Four Years ago I saw Sedona, Arizona for the first time. It was a place I had longed to see for over 20 years of my adult life.
I was on a mini vacation to visit my sweetheart, who had moved to his small home town in Arizona several months before to spend time with his father who's health was failing. Prior to that we had been together for almost two years. I was unsure of our fate when he left where we lived in St. Louis, but I had made a couple visits in the months since he left and we were still.very much in love The long distance thing was hard but with each visit & return home I was feeling something changing in me.
I had been my own boss & had my own hair salon business for nearly 25 years. I had created a very good name for myself in many areas in & around the hair & makeup industry. I had surpassed every dream & goal I had set for myself, with the exception that I was not a national brand nor a millionaire. I had tried everything I knew how, to get there but it hadn't happened. My spirit & passion for what I did for a living was waning.
When I visited my sweethearts home town, I felt a peace & quiet that I had not felt before. Being there reminded me of a wish I had told a friend of mine almost a year before this. I said I was tired & that I wished sometimes that I could disappear & go live with a grandma in a house on a farm, by myself so that no one could bother me, where I could have solitude, peace & quiet. A place where I wouldn't have any responsibilities except to exist & maybe write a book or two.
And a year or so later, here I was in a house owned by my sweethearts parents, that used to be his grandparents home, on 4 acres of land, down the road from his mom & dad. When I described this place I'd been escaping to, my girlfriend said, "I think you have an opportunity for what you wished for." Yes, so it would seem, a souls wish could be filled if I could give up everything I'd ever known. I did not know how I could do that, but my soul & my sweetheart was telling me, I could if I wanted to.
I had been on a soul seeking journey for a few years since my divorce. A book I had read during the process was very apropos, "Eat, Pray, Love" by Elizabeth Gilbert, where she realizes she doesn't belong in the life she had created for herself & decides to divorce & travel the world, in search of herself. In that book she wrote something at the very end that resonated so deeply for me. She said, "I believe that there exists in the universe something called, The Physics of the Quest. A force of nature governed by laws as real as the laws of gravity & momentum.

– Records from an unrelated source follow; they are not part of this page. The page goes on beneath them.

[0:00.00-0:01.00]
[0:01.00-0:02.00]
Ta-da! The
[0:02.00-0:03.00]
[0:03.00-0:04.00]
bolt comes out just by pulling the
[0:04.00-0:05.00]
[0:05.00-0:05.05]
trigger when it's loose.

It goes like this.... If you are brave enough to leave behind everything familiar & comforting (which can be anything from your house to old bitter resentments) and set out on a truth seeking journey (either externally or internally) and if you are truly willing to regard everything that happens to you on that journey as a clue, and if you accept everyone you meet along the way as a teacher, and if you are prepared most of all, to face and forgive some very difficult realities about yourself... then the truth will not be withheld from you." Or so I've come to believe. Well that summed it up for me.

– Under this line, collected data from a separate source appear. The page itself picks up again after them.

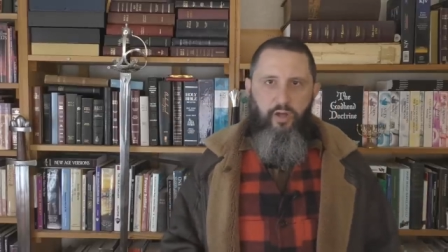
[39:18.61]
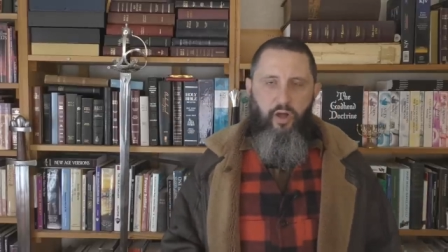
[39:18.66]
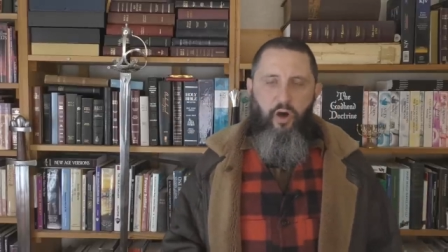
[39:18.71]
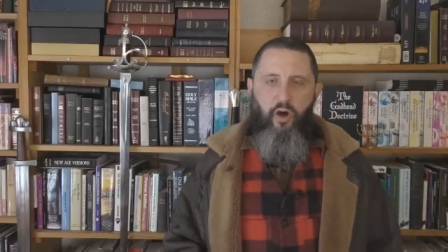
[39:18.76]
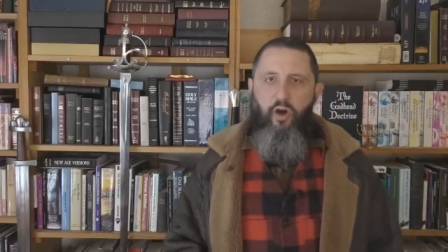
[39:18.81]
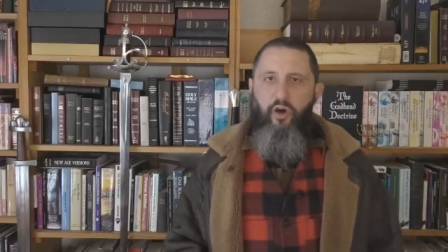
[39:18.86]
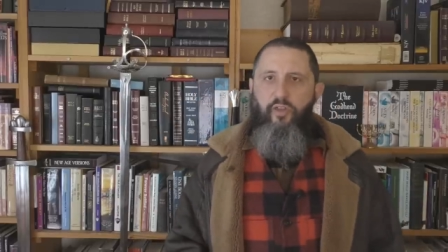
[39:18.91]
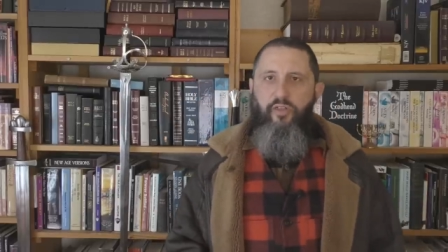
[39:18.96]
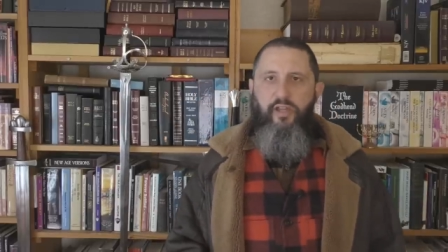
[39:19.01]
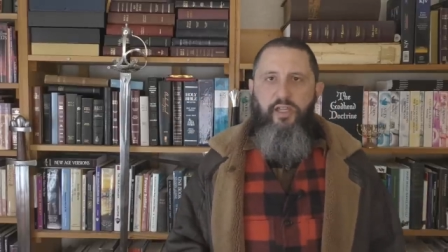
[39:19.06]

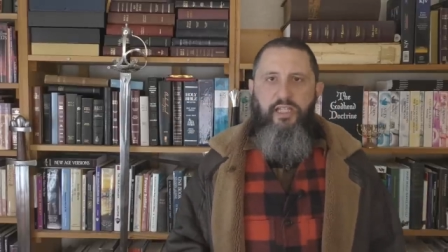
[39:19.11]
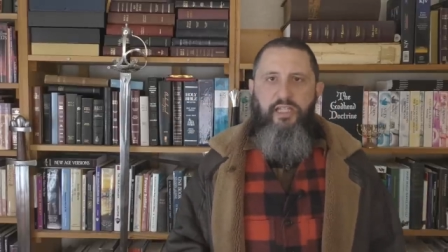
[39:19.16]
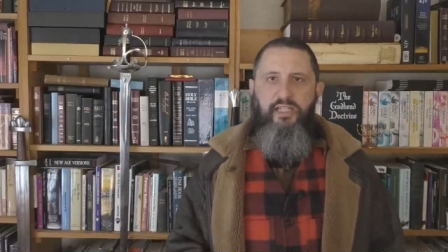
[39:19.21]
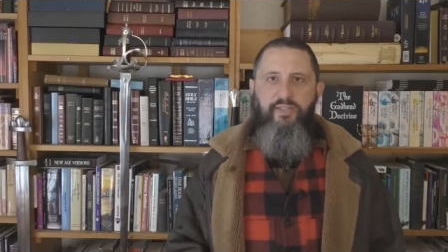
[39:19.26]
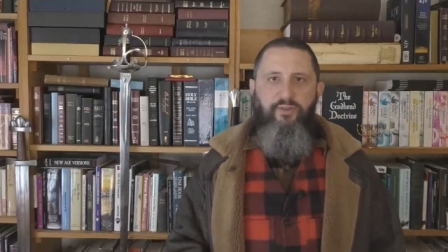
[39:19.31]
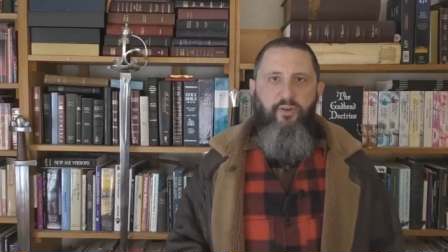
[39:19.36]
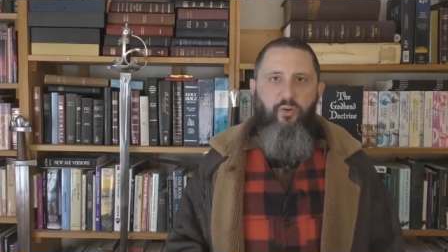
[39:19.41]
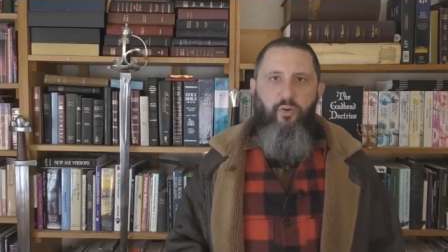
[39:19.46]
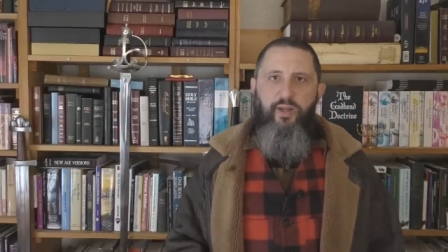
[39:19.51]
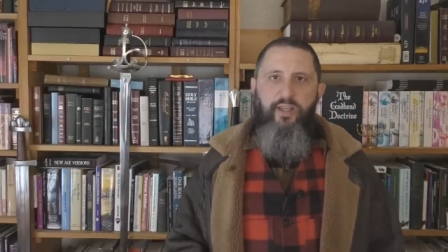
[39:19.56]
all the
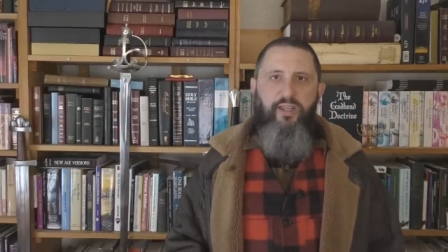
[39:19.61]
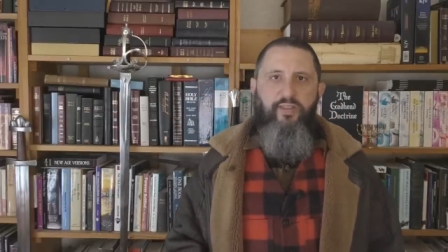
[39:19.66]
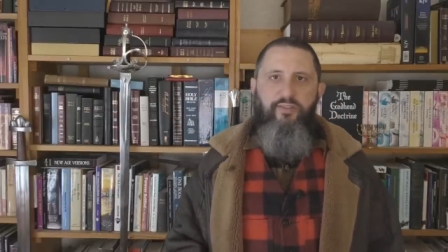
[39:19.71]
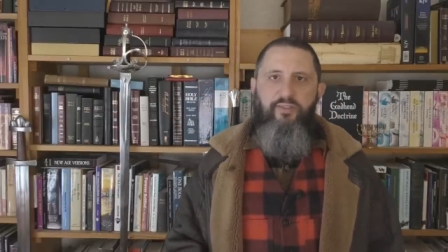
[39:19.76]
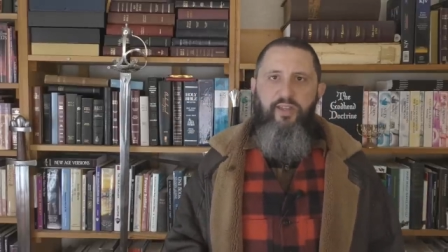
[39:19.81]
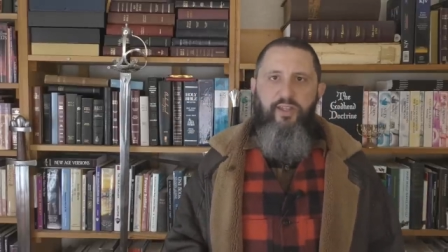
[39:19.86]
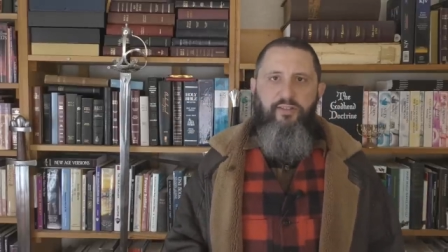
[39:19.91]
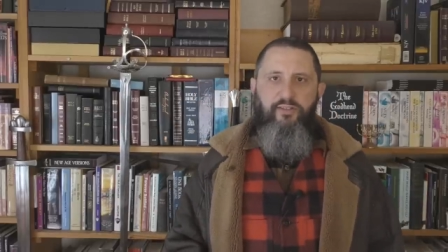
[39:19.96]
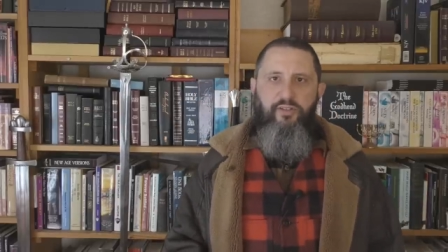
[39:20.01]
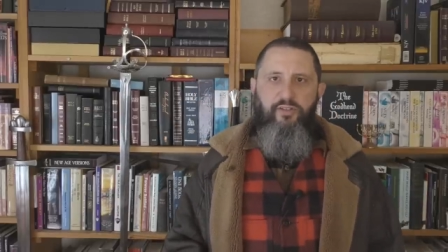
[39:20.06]
evil,
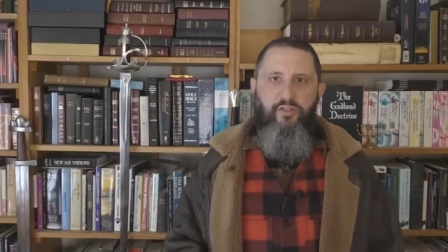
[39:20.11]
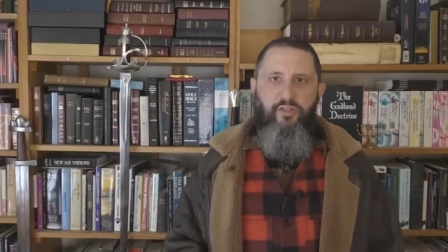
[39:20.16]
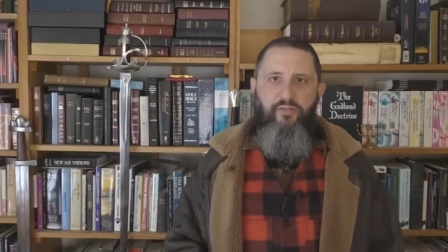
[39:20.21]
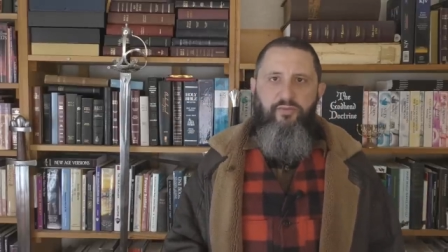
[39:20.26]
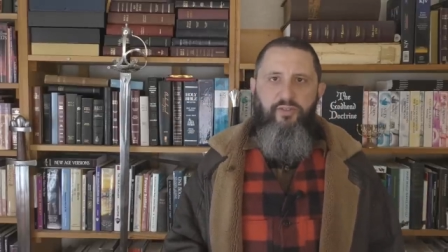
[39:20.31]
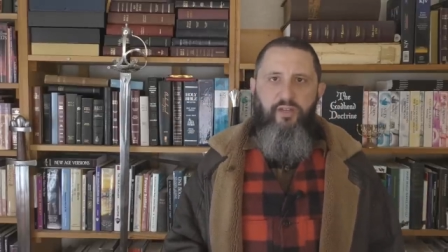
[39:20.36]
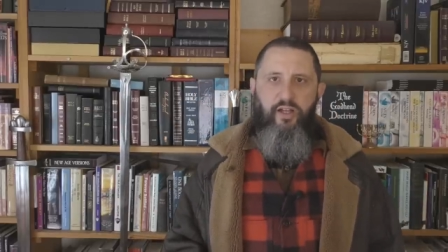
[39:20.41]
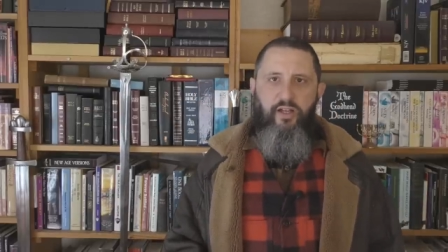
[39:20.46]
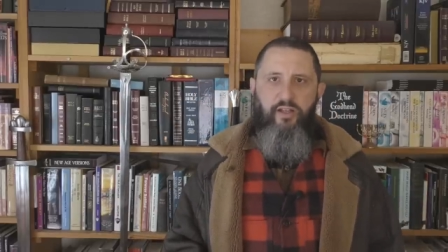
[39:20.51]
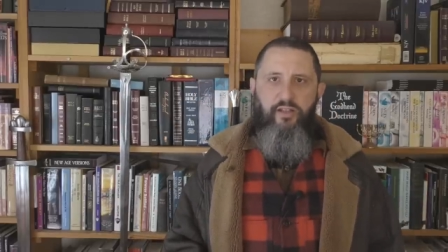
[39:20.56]
wicked things that
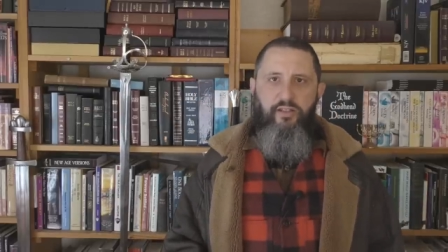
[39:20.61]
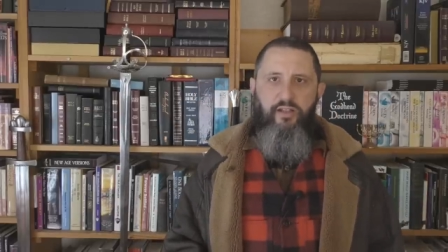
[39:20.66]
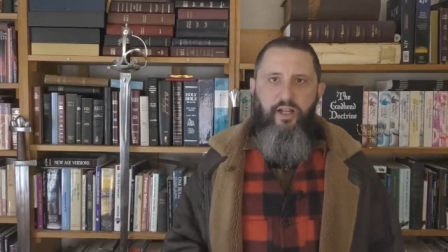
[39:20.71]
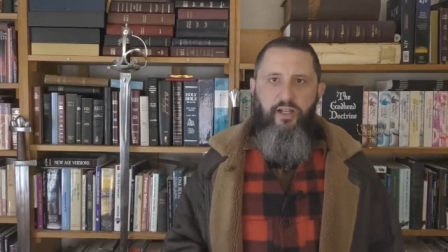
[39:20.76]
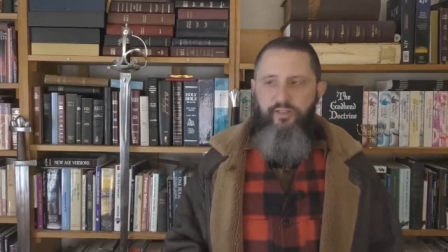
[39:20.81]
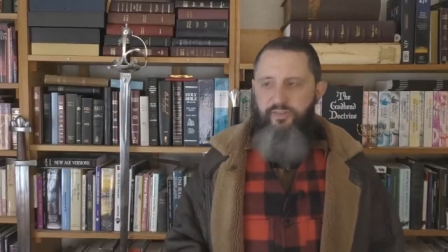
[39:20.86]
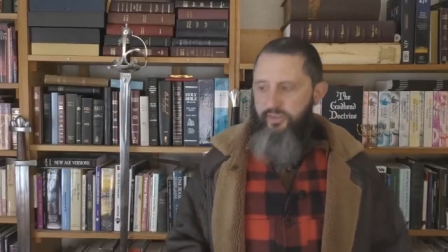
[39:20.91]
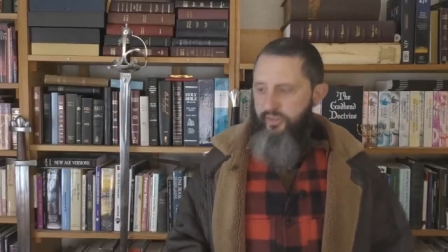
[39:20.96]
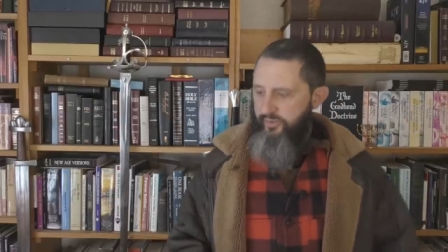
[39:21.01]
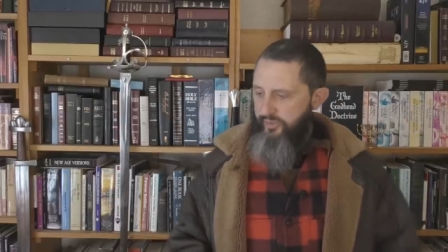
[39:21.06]
you've done. And
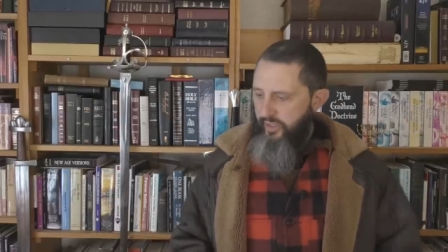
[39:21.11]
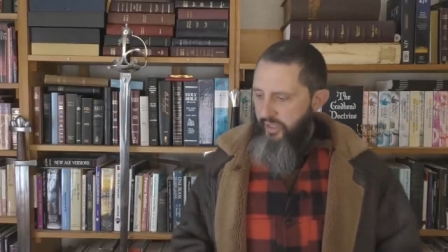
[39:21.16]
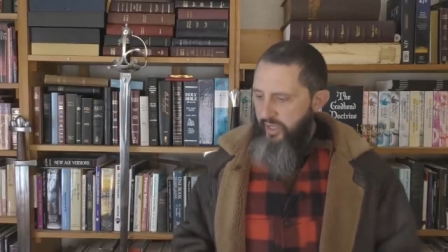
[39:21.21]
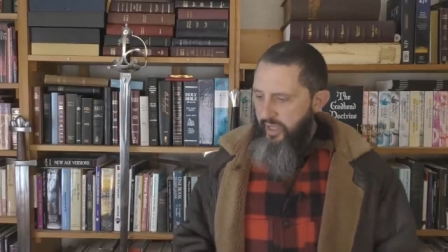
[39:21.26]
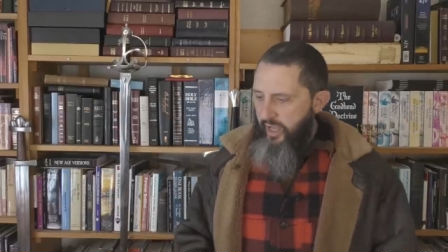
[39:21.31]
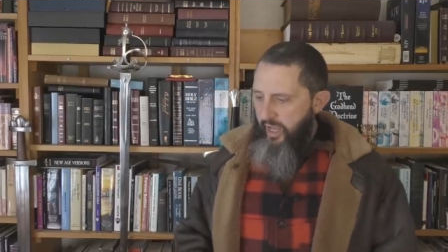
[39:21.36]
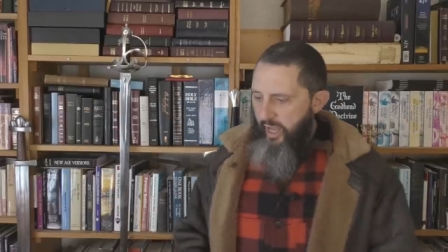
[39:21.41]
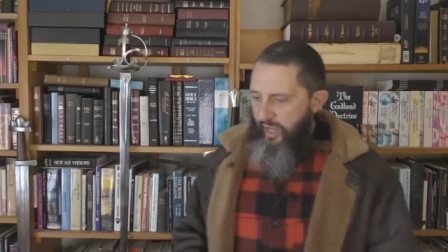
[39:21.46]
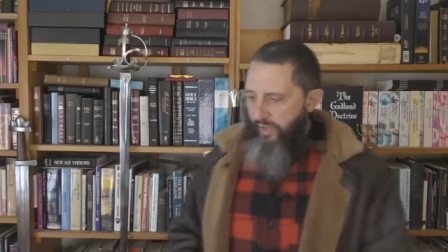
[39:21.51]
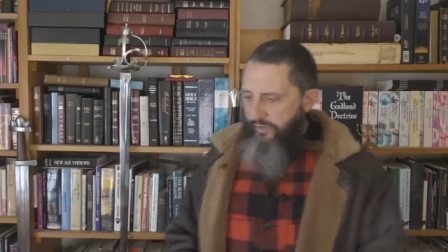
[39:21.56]
God says,
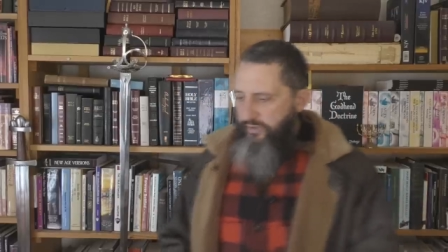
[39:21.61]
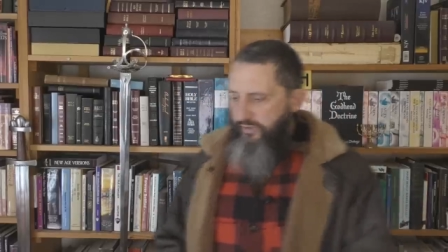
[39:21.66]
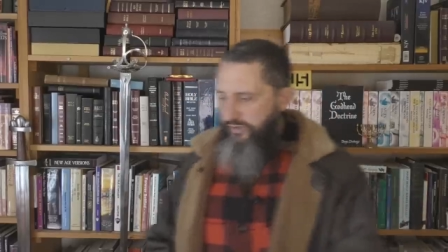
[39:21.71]
I'll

When I left my husband & my luxury home years before, I felt I was leaving everything, the only thing I took with me was my drive, my name & reputation I'd built. I had survived on that the last few years. If I left "that" I'd truly be leaving everything familiar, comforting and trusted. Everything I knew to be my life support. It seemed impossible, but somehow deep inside, I knew I had to do it.
So here I was, on a mini vacation to glorious Sedona, just a couple hours from where I could live, in the beautiful landscape where I could escape to. The earth, the rocks, the trees & the sky spoke to me & said to come. And I knew I was done with where I had been the last 20 years. Now how was I going to go about it?